• _REQUIRED ACTION_
How many lines in the entries below contain the string "speaker"? Reply with the number only.

• _PROVIDED DATA_
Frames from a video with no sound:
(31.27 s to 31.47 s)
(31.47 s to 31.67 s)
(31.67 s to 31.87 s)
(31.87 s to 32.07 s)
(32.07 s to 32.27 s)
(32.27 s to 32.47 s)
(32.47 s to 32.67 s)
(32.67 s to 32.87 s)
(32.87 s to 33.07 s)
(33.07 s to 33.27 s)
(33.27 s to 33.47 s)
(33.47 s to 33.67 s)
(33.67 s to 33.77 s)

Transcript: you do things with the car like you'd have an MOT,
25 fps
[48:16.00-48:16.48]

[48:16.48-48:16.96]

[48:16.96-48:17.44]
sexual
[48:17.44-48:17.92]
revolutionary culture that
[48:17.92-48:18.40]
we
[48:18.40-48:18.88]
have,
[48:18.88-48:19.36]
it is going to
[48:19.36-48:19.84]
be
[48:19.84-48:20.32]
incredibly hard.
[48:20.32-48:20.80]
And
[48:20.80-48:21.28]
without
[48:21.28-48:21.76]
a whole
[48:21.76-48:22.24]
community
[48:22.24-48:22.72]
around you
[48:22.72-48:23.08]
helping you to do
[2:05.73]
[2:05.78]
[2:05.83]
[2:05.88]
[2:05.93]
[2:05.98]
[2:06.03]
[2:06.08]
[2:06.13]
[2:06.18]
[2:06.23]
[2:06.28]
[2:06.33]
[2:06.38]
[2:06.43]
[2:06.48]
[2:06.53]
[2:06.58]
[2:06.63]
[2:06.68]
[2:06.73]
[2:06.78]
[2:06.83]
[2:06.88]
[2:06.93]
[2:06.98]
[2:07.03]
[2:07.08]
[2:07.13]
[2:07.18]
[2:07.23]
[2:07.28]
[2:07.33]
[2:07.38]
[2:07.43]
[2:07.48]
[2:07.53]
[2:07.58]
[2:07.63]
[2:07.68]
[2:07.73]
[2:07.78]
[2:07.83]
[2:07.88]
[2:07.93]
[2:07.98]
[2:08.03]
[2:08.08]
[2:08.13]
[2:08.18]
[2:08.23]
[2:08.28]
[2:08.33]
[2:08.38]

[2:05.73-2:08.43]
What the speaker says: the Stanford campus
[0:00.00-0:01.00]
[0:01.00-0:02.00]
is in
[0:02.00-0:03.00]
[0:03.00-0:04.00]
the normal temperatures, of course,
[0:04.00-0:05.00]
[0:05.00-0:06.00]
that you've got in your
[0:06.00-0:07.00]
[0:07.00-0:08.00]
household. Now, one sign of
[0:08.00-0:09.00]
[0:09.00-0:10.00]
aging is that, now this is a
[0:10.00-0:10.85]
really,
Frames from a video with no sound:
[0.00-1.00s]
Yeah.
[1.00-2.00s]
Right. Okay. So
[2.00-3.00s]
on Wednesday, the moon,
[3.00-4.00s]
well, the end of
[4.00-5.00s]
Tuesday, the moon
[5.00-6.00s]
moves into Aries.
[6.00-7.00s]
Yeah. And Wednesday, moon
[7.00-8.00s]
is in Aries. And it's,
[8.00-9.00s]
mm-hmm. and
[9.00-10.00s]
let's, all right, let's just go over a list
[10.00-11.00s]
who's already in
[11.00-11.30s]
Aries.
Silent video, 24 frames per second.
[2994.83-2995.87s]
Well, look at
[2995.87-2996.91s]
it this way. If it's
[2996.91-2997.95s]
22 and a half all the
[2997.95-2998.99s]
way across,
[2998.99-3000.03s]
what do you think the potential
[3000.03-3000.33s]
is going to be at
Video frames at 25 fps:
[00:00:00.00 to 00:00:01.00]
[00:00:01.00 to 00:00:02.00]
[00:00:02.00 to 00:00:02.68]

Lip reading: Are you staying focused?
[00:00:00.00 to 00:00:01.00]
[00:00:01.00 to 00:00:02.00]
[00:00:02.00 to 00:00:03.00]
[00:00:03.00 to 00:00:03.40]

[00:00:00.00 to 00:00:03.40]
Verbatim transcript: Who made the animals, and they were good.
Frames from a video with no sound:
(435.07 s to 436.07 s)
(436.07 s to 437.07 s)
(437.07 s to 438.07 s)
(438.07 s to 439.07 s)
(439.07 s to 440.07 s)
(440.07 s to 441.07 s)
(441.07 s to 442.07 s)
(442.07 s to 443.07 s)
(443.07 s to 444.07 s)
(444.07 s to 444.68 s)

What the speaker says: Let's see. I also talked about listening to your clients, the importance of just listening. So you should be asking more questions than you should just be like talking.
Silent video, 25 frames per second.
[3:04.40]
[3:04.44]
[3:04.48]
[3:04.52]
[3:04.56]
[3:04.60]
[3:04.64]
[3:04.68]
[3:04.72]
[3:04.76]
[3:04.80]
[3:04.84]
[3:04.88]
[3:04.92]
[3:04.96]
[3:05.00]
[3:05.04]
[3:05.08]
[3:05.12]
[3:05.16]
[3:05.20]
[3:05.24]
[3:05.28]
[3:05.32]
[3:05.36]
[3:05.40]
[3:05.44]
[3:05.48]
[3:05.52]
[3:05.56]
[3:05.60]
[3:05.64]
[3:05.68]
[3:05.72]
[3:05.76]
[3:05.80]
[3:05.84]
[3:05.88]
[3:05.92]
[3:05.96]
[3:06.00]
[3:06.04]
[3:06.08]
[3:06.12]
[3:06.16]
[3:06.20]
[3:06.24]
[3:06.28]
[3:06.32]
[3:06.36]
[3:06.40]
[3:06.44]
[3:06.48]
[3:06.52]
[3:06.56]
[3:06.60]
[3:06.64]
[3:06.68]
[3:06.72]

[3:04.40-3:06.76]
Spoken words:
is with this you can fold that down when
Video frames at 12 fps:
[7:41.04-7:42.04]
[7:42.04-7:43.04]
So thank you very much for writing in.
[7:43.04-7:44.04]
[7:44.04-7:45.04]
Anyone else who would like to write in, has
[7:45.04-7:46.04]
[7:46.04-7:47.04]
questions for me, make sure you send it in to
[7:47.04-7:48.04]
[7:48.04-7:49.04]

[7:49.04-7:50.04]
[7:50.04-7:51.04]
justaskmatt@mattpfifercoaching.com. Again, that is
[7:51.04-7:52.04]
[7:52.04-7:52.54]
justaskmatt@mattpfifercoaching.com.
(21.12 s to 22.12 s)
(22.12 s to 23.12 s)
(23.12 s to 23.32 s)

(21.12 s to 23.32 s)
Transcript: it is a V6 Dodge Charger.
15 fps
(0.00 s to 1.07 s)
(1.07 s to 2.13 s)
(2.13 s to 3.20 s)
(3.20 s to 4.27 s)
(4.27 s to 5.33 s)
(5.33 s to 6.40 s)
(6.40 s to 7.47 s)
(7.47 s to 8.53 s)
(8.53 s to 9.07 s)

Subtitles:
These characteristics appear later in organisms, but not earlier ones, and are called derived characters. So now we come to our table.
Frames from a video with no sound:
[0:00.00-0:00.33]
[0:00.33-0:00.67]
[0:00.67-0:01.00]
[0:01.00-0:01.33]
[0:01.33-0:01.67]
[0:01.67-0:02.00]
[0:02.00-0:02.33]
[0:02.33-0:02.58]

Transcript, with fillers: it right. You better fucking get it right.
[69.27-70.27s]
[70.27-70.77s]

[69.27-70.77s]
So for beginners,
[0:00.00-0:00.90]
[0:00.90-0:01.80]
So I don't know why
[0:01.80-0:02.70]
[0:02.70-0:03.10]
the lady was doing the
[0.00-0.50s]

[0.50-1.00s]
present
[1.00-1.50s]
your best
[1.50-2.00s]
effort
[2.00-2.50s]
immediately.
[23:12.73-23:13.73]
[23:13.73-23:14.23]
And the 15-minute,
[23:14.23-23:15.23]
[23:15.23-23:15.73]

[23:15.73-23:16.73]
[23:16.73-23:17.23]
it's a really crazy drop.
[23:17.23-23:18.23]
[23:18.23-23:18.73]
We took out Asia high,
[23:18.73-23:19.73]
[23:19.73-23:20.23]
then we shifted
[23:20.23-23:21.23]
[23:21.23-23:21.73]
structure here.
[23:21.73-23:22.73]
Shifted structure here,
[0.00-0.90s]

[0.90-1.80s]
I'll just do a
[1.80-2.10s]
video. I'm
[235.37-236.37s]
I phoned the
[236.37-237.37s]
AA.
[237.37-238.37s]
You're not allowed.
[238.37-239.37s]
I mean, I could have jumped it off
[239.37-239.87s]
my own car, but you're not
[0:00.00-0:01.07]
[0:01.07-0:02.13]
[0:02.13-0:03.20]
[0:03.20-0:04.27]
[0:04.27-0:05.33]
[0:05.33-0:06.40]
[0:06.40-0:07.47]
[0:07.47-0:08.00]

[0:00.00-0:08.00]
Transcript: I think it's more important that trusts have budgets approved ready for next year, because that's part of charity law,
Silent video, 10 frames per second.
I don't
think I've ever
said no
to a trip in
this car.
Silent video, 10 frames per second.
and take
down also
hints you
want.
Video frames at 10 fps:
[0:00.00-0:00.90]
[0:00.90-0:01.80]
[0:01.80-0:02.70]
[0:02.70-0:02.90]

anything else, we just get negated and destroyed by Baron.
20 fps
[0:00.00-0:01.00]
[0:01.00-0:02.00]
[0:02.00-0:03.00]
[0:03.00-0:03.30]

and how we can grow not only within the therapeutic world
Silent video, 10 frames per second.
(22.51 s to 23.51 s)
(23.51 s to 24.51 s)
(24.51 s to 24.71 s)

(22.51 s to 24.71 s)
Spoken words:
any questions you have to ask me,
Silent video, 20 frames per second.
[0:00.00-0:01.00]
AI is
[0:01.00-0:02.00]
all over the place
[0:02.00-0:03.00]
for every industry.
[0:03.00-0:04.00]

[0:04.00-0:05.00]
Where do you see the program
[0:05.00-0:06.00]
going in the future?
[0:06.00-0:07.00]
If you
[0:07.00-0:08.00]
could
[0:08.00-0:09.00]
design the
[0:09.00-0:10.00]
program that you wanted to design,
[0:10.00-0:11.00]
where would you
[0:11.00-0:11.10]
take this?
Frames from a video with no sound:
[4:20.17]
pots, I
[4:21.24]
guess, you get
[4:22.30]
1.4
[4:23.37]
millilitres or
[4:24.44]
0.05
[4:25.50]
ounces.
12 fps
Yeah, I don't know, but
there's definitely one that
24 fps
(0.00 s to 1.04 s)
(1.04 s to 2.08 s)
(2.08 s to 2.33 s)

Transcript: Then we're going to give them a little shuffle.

• _THE COMPLETED TASK_
2